Warning! Spoiler alert! This post contains the secret behind the card trick that I described in my last post. Read that post before reading this one.

First the bad news: this card trick is not fool-proof; it is a probabilistic card trick. The good news is that in my experience, it has a high probability of success. I can’t be more specific than that. If anyone wants to run a Monte Carlo simulation, I’d be happy to hear how often the trick fails.

The secret to this card trick is that **you play along just like your friend is**, but you use the first upturned card as your key card. She is silently counting and so are you. In the example shown below, her key cards have ovals on them and your key cards have rectangles on them.

As you can see, at first you and she have different key cards, but, **and here’s the essential point**, once you both land on the same card, you will have the same key cards from then onward. Thus, all you have to do is wait until you get near the end of the deck and stop on one of your key cards. If you are lucky, the two of you will be in sync by then and the trick will be a success.
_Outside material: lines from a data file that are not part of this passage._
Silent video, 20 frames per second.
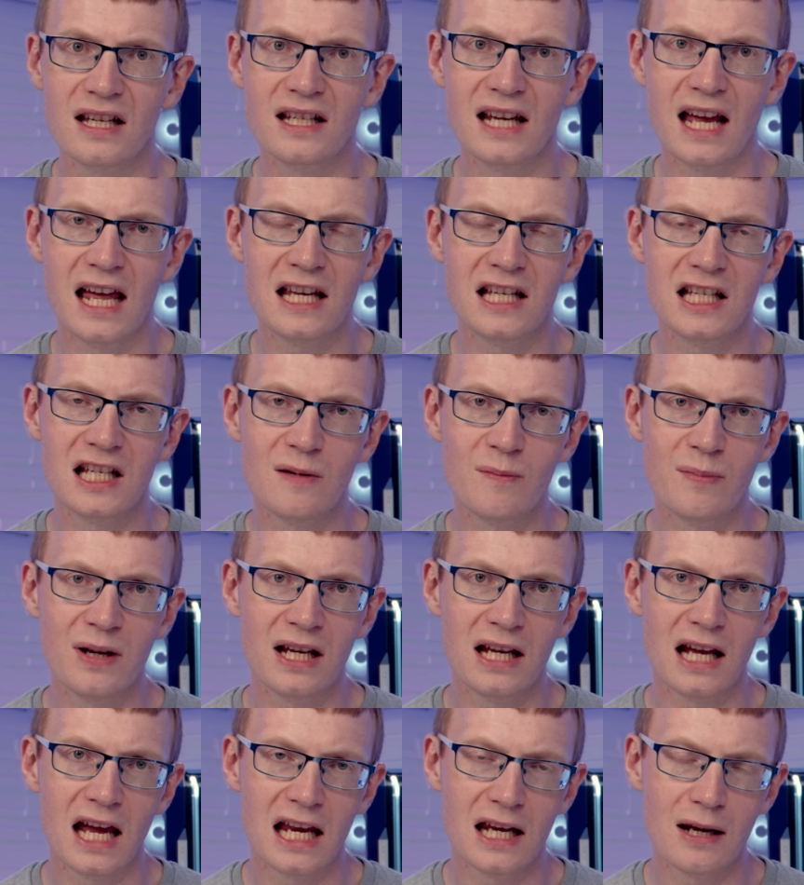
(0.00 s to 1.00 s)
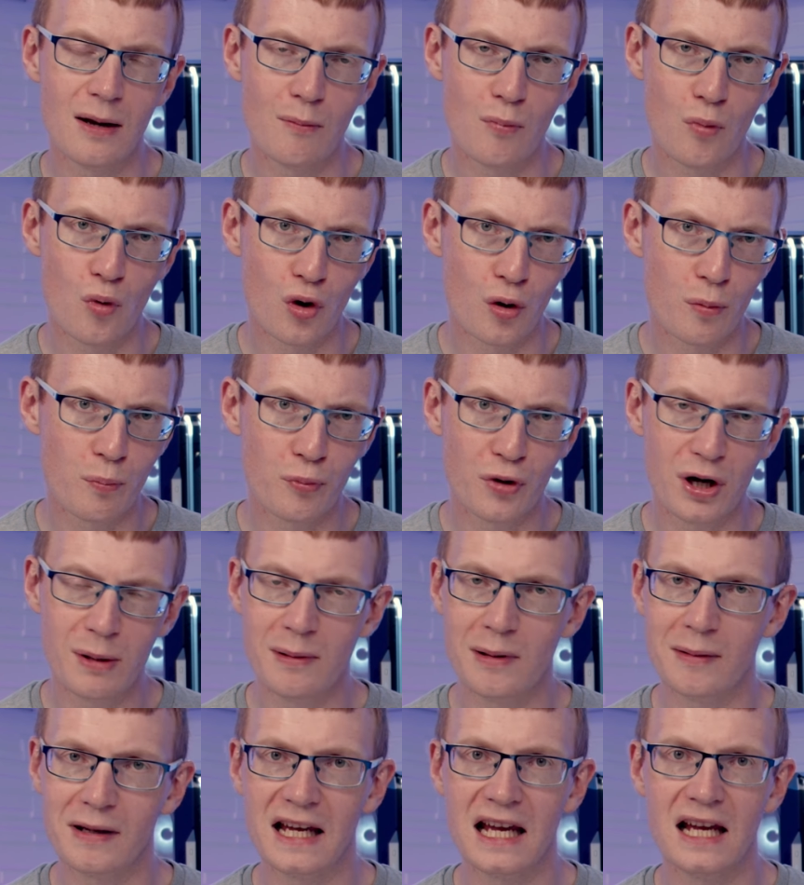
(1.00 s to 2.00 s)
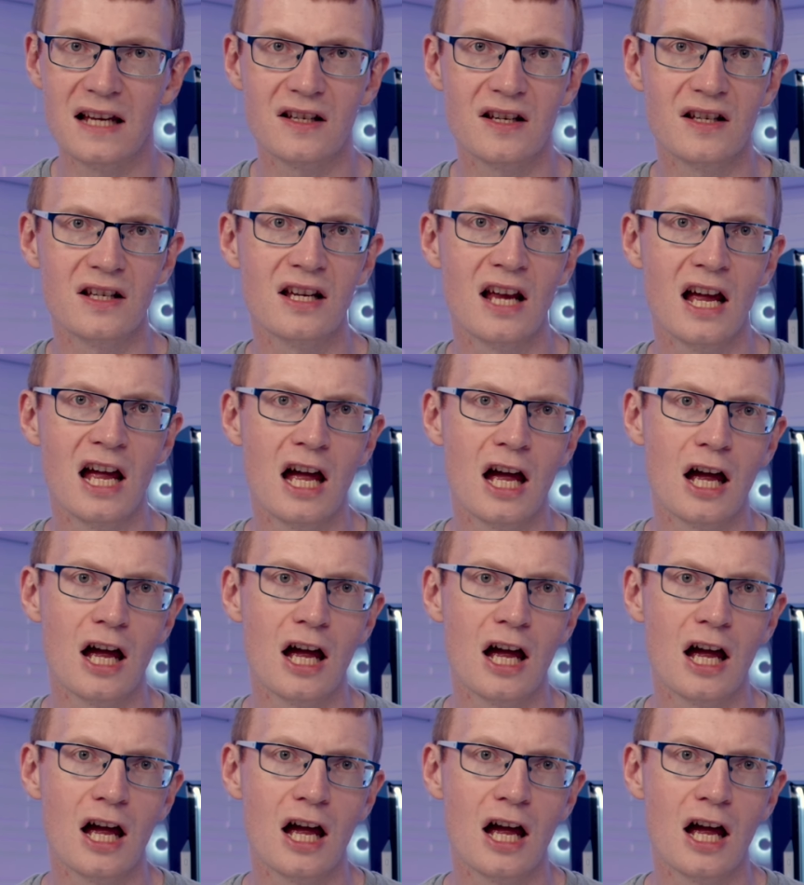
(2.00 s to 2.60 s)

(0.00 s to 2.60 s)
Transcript: It tends to be in more premium cases.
In the example shown above you’re in sync when the seven of diamonds is dealt—the 31st card.

Note: in practice this card trick is quite successful. I played around with Random.org for a little while and was unable to find a shuffling that failed. One shuffling didn’t sync up until the second-to-last card though! Quite a few of the shufflings synced in the first or second row. Twice the first card was an ace, so they were in sync right from the beginning.

As I said in my last post, I do not know who to credit for this card trick. If you know, please post it in the comments.

The rules of the original card trick were slightly different than those I presented here. The face cards counted as 10’s. This is fine, but it decreases the probability of success, so I chose to spell the names of the face cards. Also, rather than having the other player draw a card at the start, she or he could mentally pick a card some time during the deal and start counting then. Again, this decreases the chances of success.

[Update: Thanks to John Allen Paulos who quickly responded on Twitter. He said that this trick is called the Kruskal count. He wrote about it in his 1998 book *Once Upon a Number—The Hidden Mathematical Logic of Stories *(he also proposes a biblical hoax that uses this trick). You can also read about the Kruskal count in Ivars Peterson’s December 24, 2001 *MathTrek* article Guessing Cards. In his article he points to the article “The Kruskal Count,” by Jeffrey C. Lagarias, Eric Rains, Robert J. Vanderbei in which they look at the probabilities of success for various face card values. Finally, here’s a nice applet illustrating the Kruskal count (taking face cards to be 5’s).]

Sounds like an application of Markov chains.

Very cool trick, and I love the word play in the title. I’m seeing an 87% success rate in a Monte Carlo simulator. I’m going to try and break it down a little further to see how the success rate grows as you progress through the deck.

Bill, thanks for letting me know about the success rate! That’s pretty good, but not perfect.

However, as @GMichaelGuy said on twitter: “this trick is nice. And when it doesn’t work, you can certainly convince the other person they messed up!”

Dropping the face cards to 1’s would help even more.